**TASK REQUIREMENTS**
I would like the records restated word for word, without the pictures.

### SOURCE MATERIAL ###

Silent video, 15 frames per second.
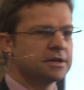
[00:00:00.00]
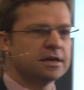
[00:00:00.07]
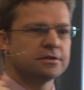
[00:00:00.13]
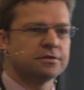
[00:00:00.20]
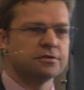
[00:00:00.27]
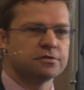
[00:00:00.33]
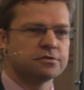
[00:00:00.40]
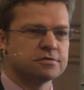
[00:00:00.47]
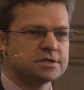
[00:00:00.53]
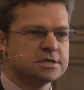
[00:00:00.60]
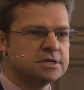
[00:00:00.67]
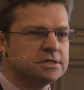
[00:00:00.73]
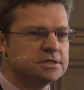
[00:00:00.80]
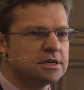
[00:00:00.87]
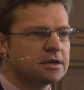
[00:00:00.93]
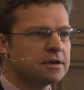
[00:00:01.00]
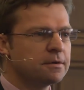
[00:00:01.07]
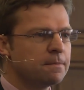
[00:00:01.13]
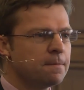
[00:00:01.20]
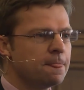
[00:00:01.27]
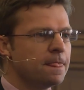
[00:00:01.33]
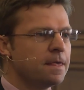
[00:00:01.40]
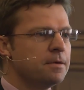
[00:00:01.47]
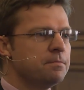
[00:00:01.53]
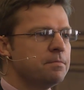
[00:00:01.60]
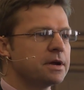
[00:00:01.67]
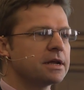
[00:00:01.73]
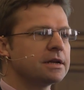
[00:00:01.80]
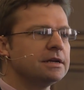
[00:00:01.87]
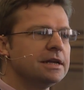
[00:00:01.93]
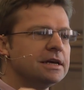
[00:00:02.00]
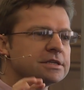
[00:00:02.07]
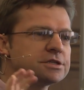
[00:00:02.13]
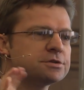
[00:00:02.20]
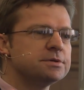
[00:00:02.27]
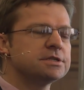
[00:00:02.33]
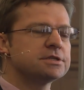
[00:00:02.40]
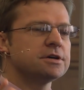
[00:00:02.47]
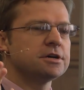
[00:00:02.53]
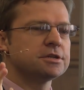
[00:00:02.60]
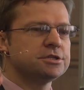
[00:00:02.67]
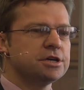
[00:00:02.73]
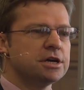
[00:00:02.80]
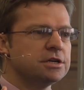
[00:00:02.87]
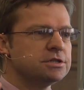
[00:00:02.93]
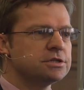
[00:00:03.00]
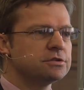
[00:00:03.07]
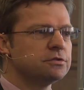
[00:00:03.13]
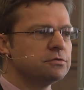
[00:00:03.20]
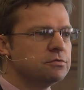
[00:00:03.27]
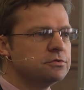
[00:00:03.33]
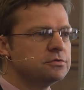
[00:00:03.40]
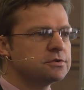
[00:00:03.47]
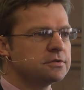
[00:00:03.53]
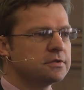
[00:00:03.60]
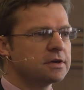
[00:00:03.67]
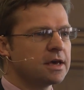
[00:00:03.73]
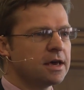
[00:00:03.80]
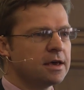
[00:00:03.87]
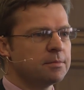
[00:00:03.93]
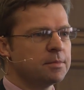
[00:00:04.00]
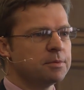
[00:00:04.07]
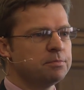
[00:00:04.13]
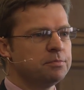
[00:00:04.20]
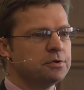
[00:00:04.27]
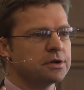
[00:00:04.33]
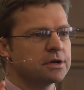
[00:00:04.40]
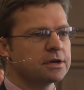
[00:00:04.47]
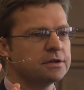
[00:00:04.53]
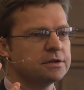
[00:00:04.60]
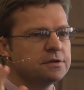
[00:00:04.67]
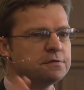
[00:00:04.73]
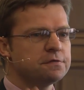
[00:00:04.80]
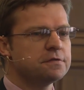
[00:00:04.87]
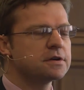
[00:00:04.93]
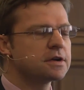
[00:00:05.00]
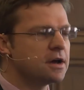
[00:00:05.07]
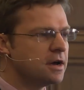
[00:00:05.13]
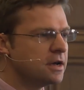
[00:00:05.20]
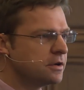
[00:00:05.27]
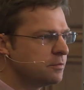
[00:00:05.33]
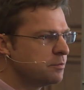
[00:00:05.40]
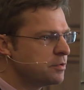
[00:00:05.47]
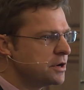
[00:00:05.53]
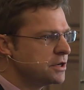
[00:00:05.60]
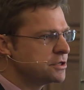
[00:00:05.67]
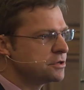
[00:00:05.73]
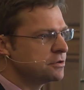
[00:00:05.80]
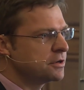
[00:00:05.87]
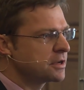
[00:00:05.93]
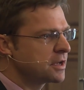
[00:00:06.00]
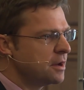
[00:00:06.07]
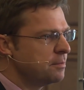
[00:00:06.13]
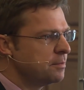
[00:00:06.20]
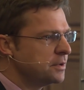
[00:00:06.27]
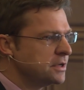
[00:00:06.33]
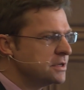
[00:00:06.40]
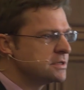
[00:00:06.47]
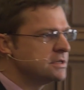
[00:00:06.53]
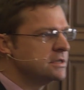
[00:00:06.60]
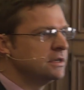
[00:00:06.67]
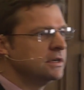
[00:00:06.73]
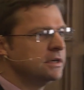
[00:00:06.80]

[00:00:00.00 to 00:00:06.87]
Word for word: get to strategic, but unless we start changing the rules of the game and putting a different kind of pressure on companies,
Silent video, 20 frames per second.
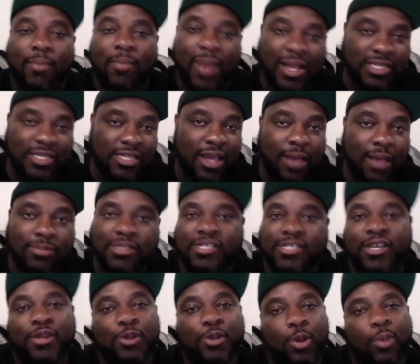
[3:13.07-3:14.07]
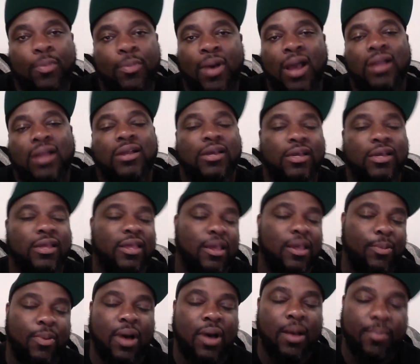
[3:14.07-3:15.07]
My job is to tell you about good
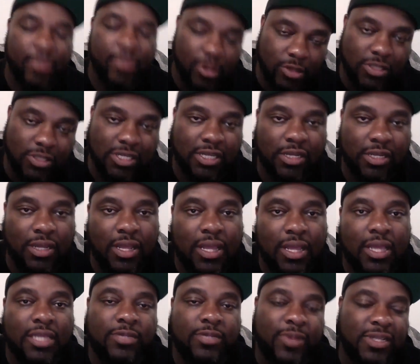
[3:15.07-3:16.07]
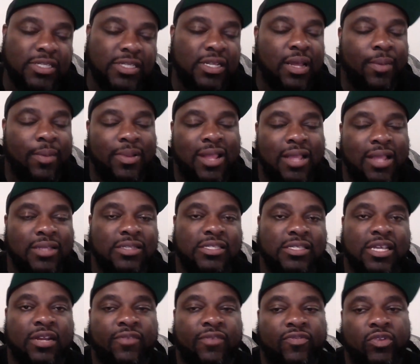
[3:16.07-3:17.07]
hip hop music, especially coming out of the
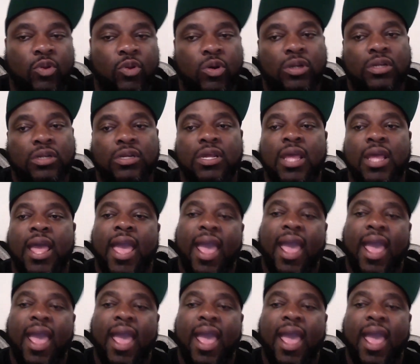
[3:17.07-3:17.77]
state of Florida.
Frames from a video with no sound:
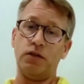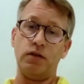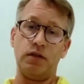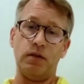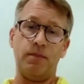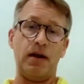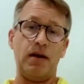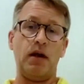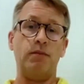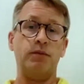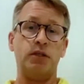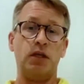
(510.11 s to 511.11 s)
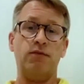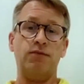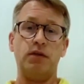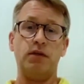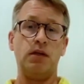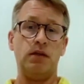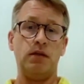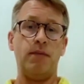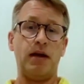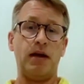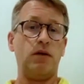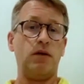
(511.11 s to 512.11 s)
So it's a paradigm shift in the
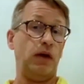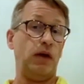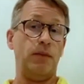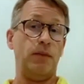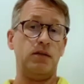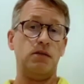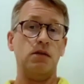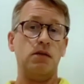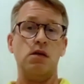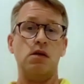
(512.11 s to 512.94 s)
macro environment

###

**SOLUTION FOR THIS PROBLEM**
Silent video, 15 frames per second.
[00:00:00.00]
[00:00:00.07]
[00:00:00.13]
[00:00:00.20]
[00:00:00.27]
[00:00:00.33]
[00:00:00.40]
[00:00:00.47]
[00:00:00.53]
[00:00:00.60]
[00:00:00.67]
[00:00:00.73]
[00:00:00.80]
[00:00:00.87]
[00:00:00.93]
[00:00:01.00]
[00:00:01.07]
[00:00:01.13]
[00:00:01.20]
[00:00:01.27]
[00:00:01.33]
[00:00:01.40]
[00:00:01.47]
[00:00:01.53]
[00:00:01.60]
[00:00:01.67]
[00:00:01.73]
[00:00:01.80]
[00:00:01.87]
[00:00:01.93]
[00:00:02.00]
[00:00:02.07]
[00:00:02.13]
[00:00:02.20]
[00:00:02.27]
[00:00:02.33]
[00:00:02.40]
[00:00:02.47]
[00:00:02.53]
[00:00:02.60]
[00:00:02.67]
[00:00:02.73]
[00:00:02.80]
[00:00:02.87]
[00:00:02.93]
[00:00:03.00]
[00:00:03.07]
[00:00:03.13]
[00:00:03.20]
[00:00:03.27]
[00:00:03.33]
[00:00:03.40]
[00:00:03.47]
[00:00:03.53]
[00:00:03.60]
[00:00:03.67]
[00:00:03.73]
[00:00:03.80]
[00:00:03.87]
[00:00:03.93]
[00:00:04.00]
[00:00:04.07]
[00:00:04.13]
[00:00:04.20]
[00:00:04.27]
[00:00:04.33]
[00:00:04.40]
[00:00:04.47]
[00:00:04.53]
[00:00:04.60]
[00:00:04.67]
[00:00:04.73]
[00:00:04.80]
[00:00:04.87]
[00:00:04.93]
[00:00:05.00]
[00:00:05.07]
[00:00:05.13]
[00:00:05.20]
[00:00:05.27]
[00:00:05.33]
[00:00:05.40]
[00:00:05.47]
[00:00:05.53]
[00:00:05.60]
[00:00:05.67]
[00:00:05.73]
[00:00:05.80]
[00:00:05.87]
[00:00:05.93]
[00:00:06.00]
[00:00:06.07]
[00:00:06.13]
[00:00:06.20]
[00:00:06.27]
[00:00:06.33]
[00:00:06.40]
[00:00:06.47]
[00:00:06.53]
[00:00:06.60]
[00:00:06.67]
[00:00:06.73]
[00:00:06.80]

[00:00:00.00 to 00:00:06.87]
Word for word: get to strategic, but unless we start changing the rules of the game and putting a different kind of pressure on companies,
Silent video, 20 frames per second.
[3:13.07-3:14.07]
[3:14.07-3:15.07]
My job is to tell you about good
[3:15.07-3:16.07]
[3:16.07-3:17.07]
hip hop music, especially coming out of the
[3:17.07-3:17.77]
state of Florida.
Frames from a video with no sound:
(510.11 s to 511.11 s)
(511.11 s to 512.11 s)
So it's a paradigm shift in the
(512.11 s to 512.94 s)
macro environment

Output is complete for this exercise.